Spark quarter function implementation#20808
Spark quarter function implementation#20808kazantsev-maksim wants to merge 25 commits intoapache:mainfrom
Conversation
There was a problem hiding this comment.
Thanks for putting this together — the new quarter UDF is headed in a good direction, but I think there are a couple of compatibility and robustness issues we should address before merging.
The main blocker is that the current registration uses an exact Date32 signature, which looks narrower than Spark’s documented behavior for quarter. I also left a couple of smaller follow-ups around reusing the existing date_part("quarter", ...) path and avoiding the unwrap() panic path.
I’d also love to see coverage added for Spark’s documented string-literal example so we lock that compatibility in.
| impl SparkQuarter { | ||
| pub fn new() -> Self { | ||
| Self { | ||
| signature: Signature::exact(vec![DataType::Date32], Volatility::Immutable), |
There was a problem hiding this comment.
I think this is the main thing we should fix before merging. Right now the UDF is registered with an exact Date32 signature, which means we no longer preserve Spark’s documented call shape for quarter.
Spark’s SQL docs show SELECT quarter('2016-08-31'); returning 3, and this SLT file used to carry that example before it was replaced with explicit ::DATE casts. With the current signature, we only validate the casted form and could end up rejecting the plain string-literal case that Spark accepts.
Could we switch this to a coercible signature, or possibly just route through the existing date_part('quarter', ...) behavior, and add coverage for the uncasted query?
| } | ||
|
|
||
| fn invoke_with_args(&self, args: ScalarFunctionArgs) -> Result<ColumnarValue> { | ||
| let [arg] = take_function_args("quarter", args.args)?; |
There was a problem hiding this comment.
Small suggestion here: this seems to repeat the same scalar/array Date32 dispatching pattern we already have in other datetime helpers, while datafusion_functions::datetime::date_part() already supports "quarter".

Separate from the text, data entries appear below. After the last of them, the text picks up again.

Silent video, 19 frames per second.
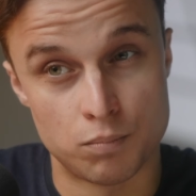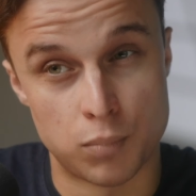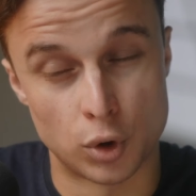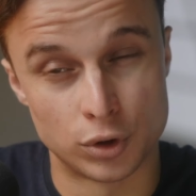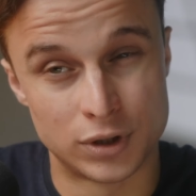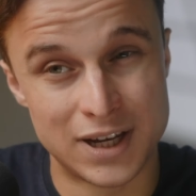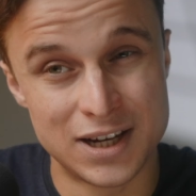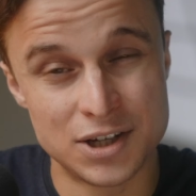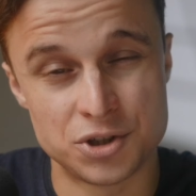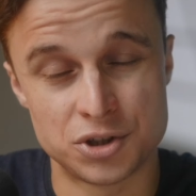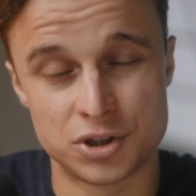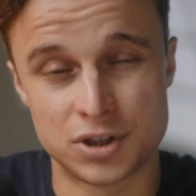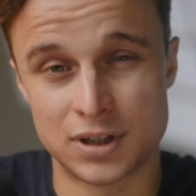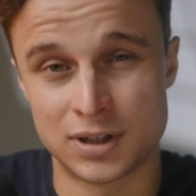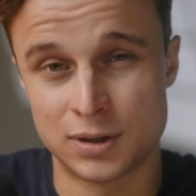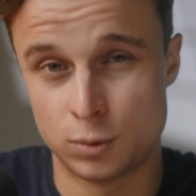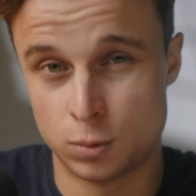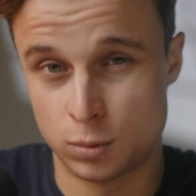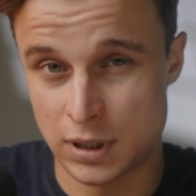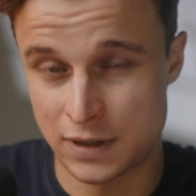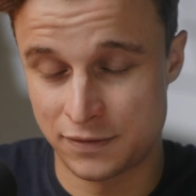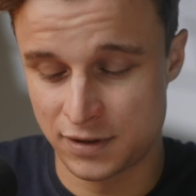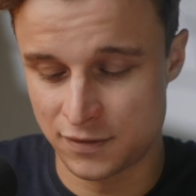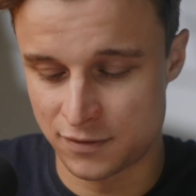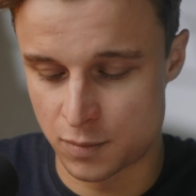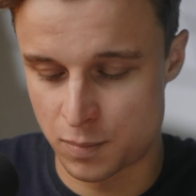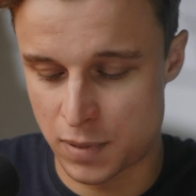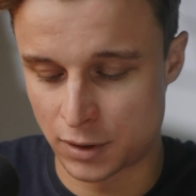podejście tutaj w
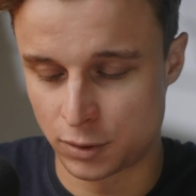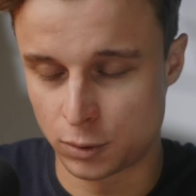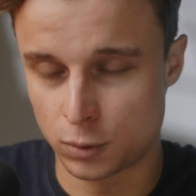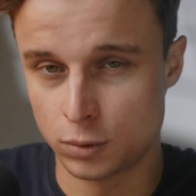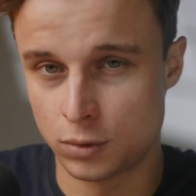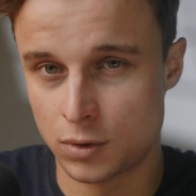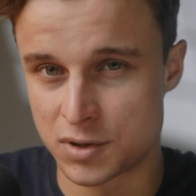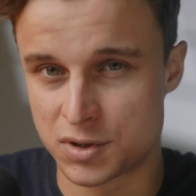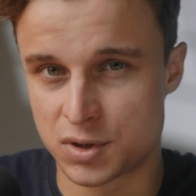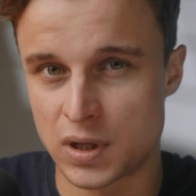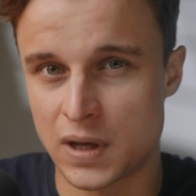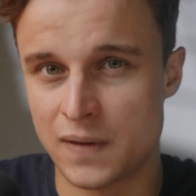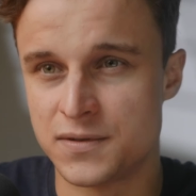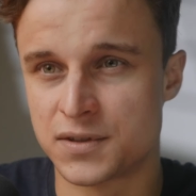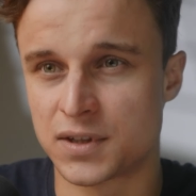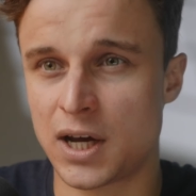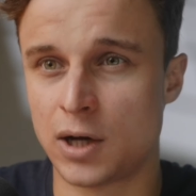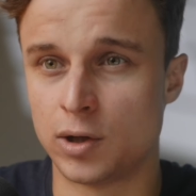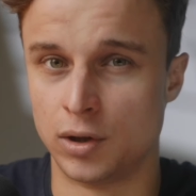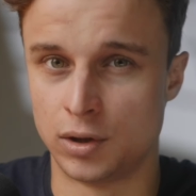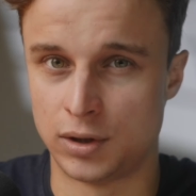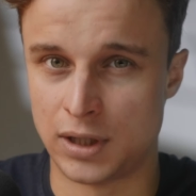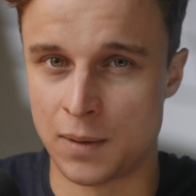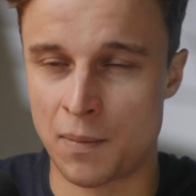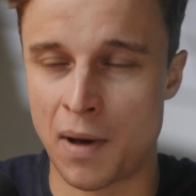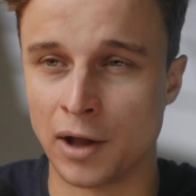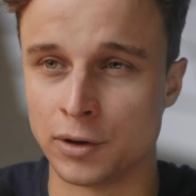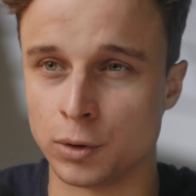tym wypadku Dostojewskiego do
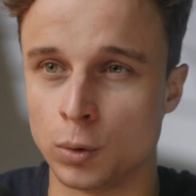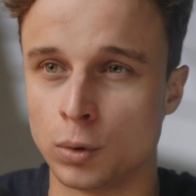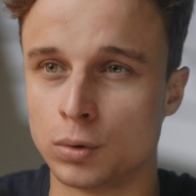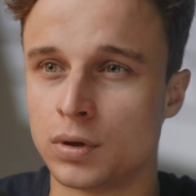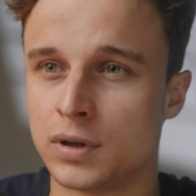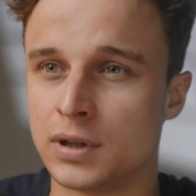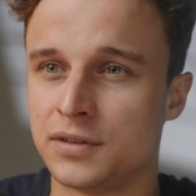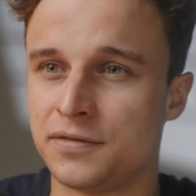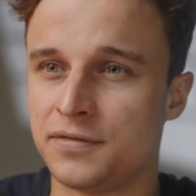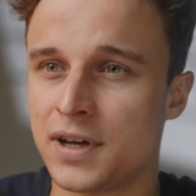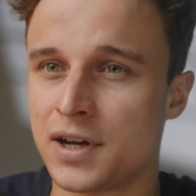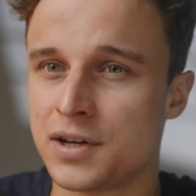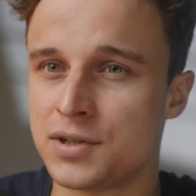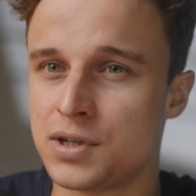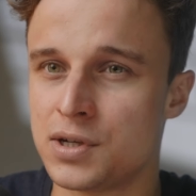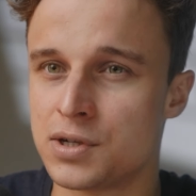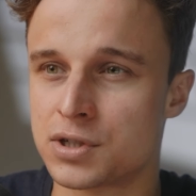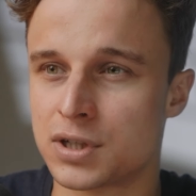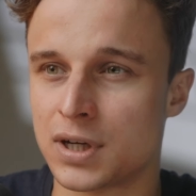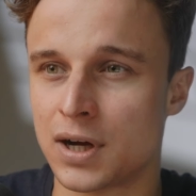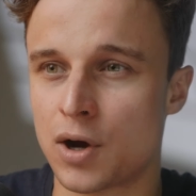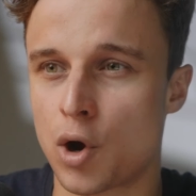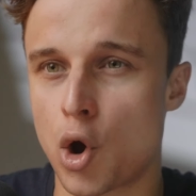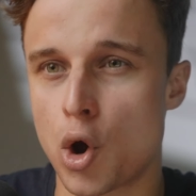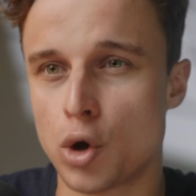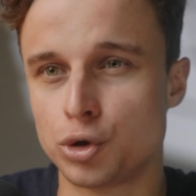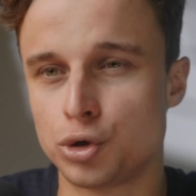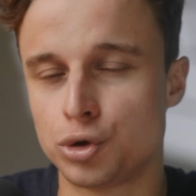tematu, który twierdzi, że
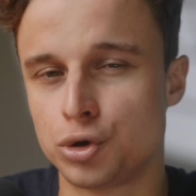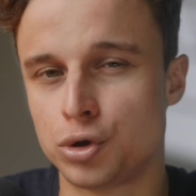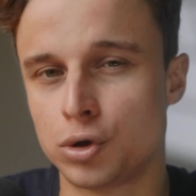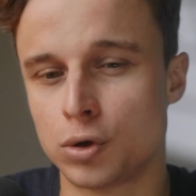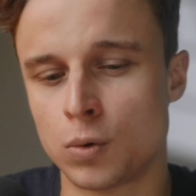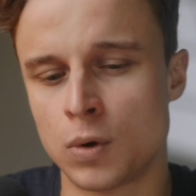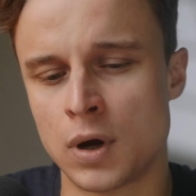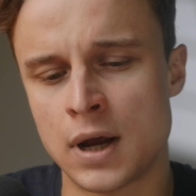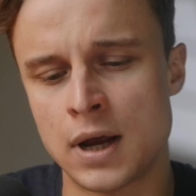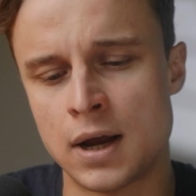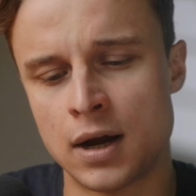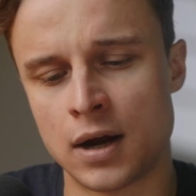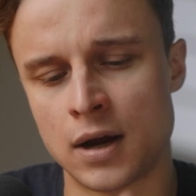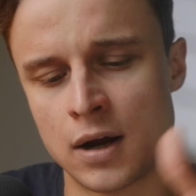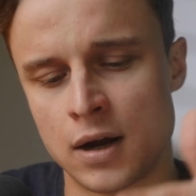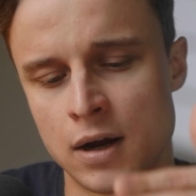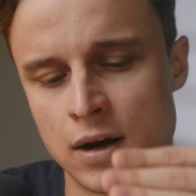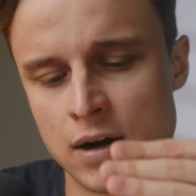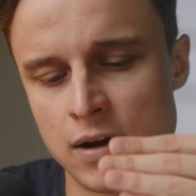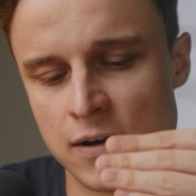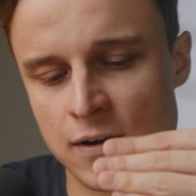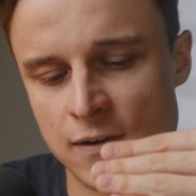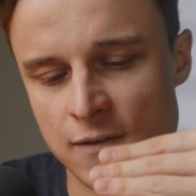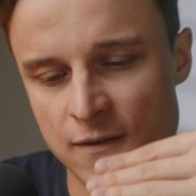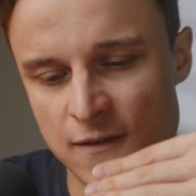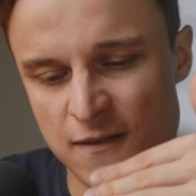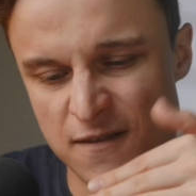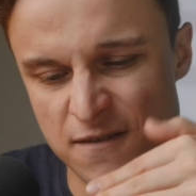Kościół
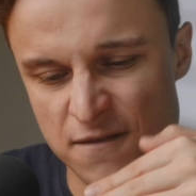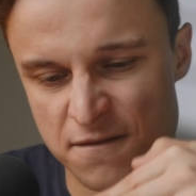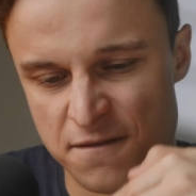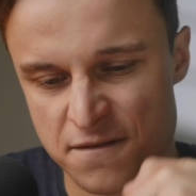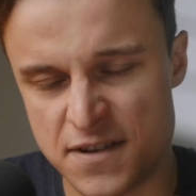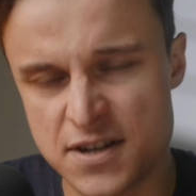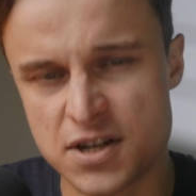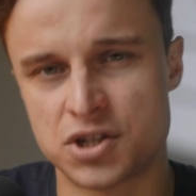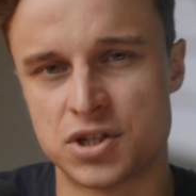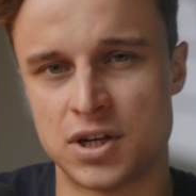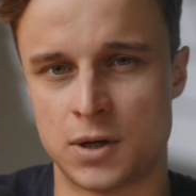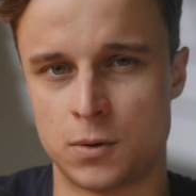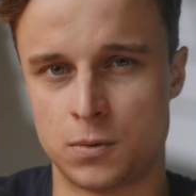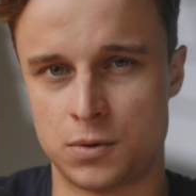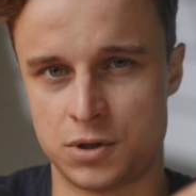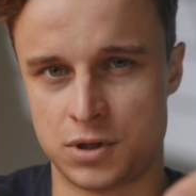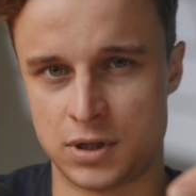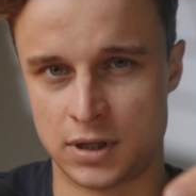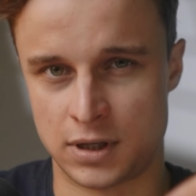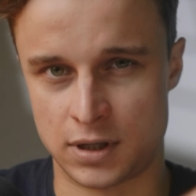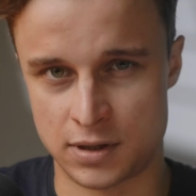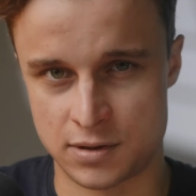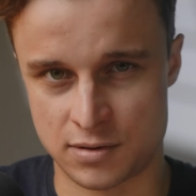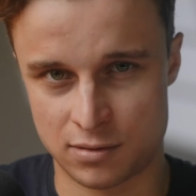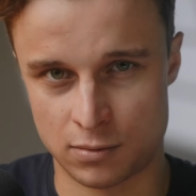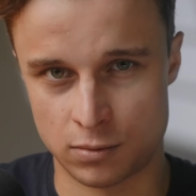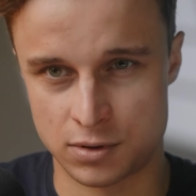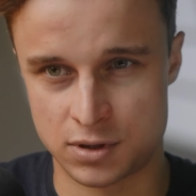wyrzekł się
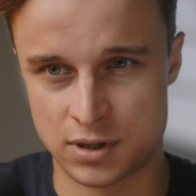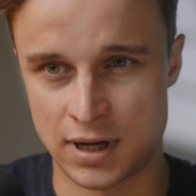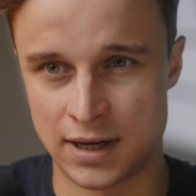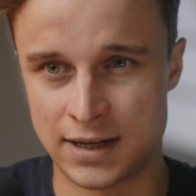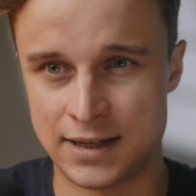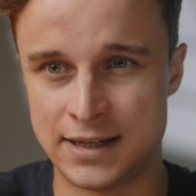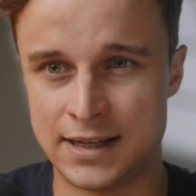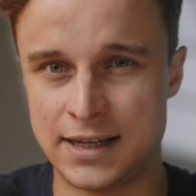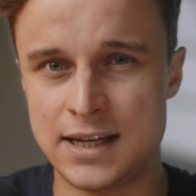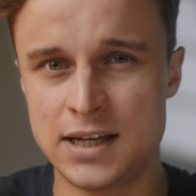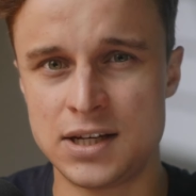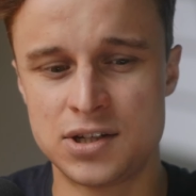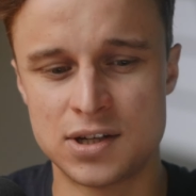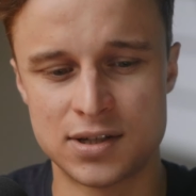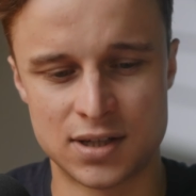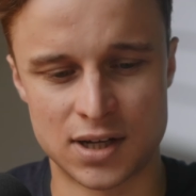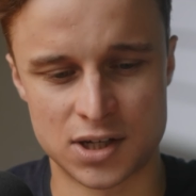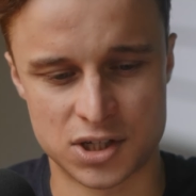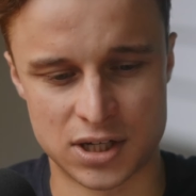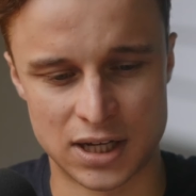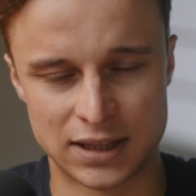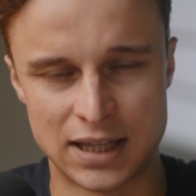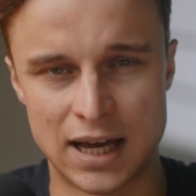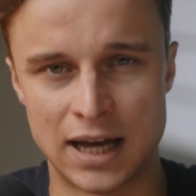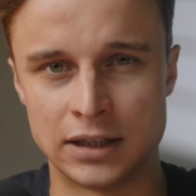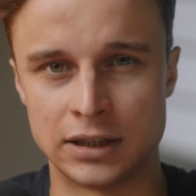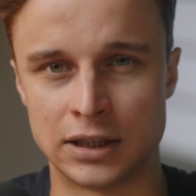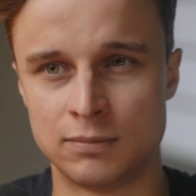Chrystusa i idzie za
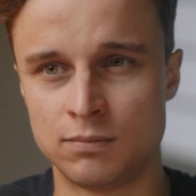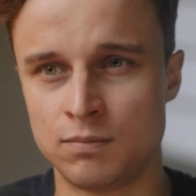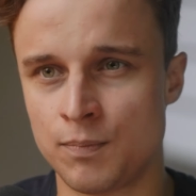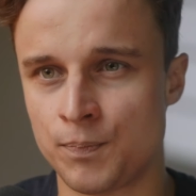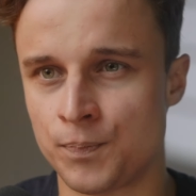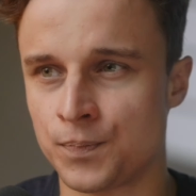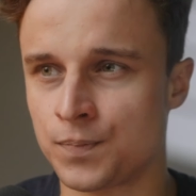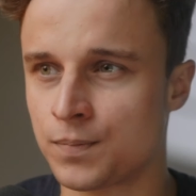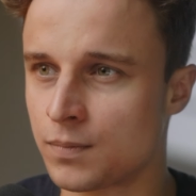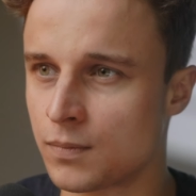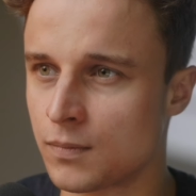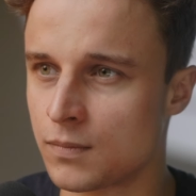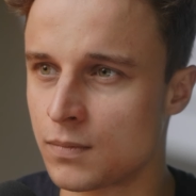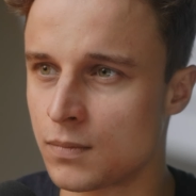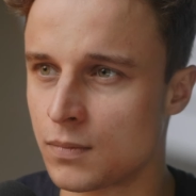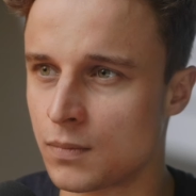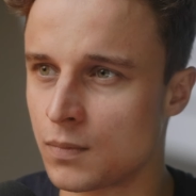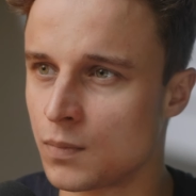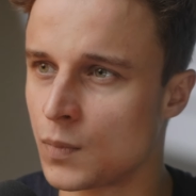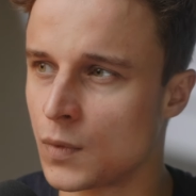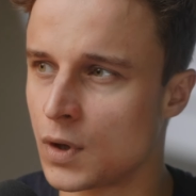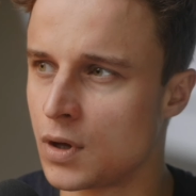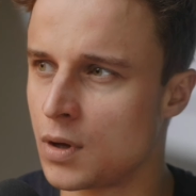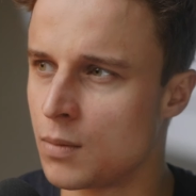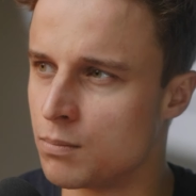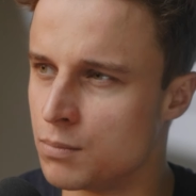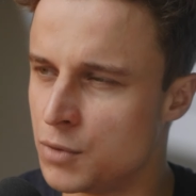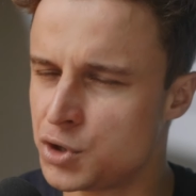szatanem,
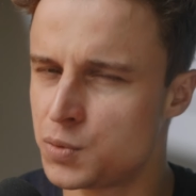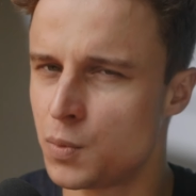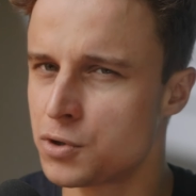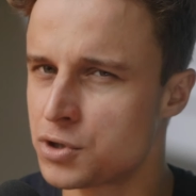być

Would it make sense to delegate to that existing implementation instead? It feels like that would help keep coercion rules, null handling, and any future date-part behavior aligned in one place.
| } | ||
|
|
||
| fn spark_quarter(days: i32) -> Result<i32> { | ||
| let quarter = Date32Type::to_naive_date_opt(days).unwrap().quarter(); |
There was a problem hiding this comment.
One thing that made me a little nervous here is the unwrap(). That introduces a panic path if a malformed Date32 value ever makes it down to this helper.
last_day handles the same kind of conversion by returning an explicit error instead, which feels a bit safer for a public UDF. Could we do the same here so bad inputs show up as query errors rather than aborting execution?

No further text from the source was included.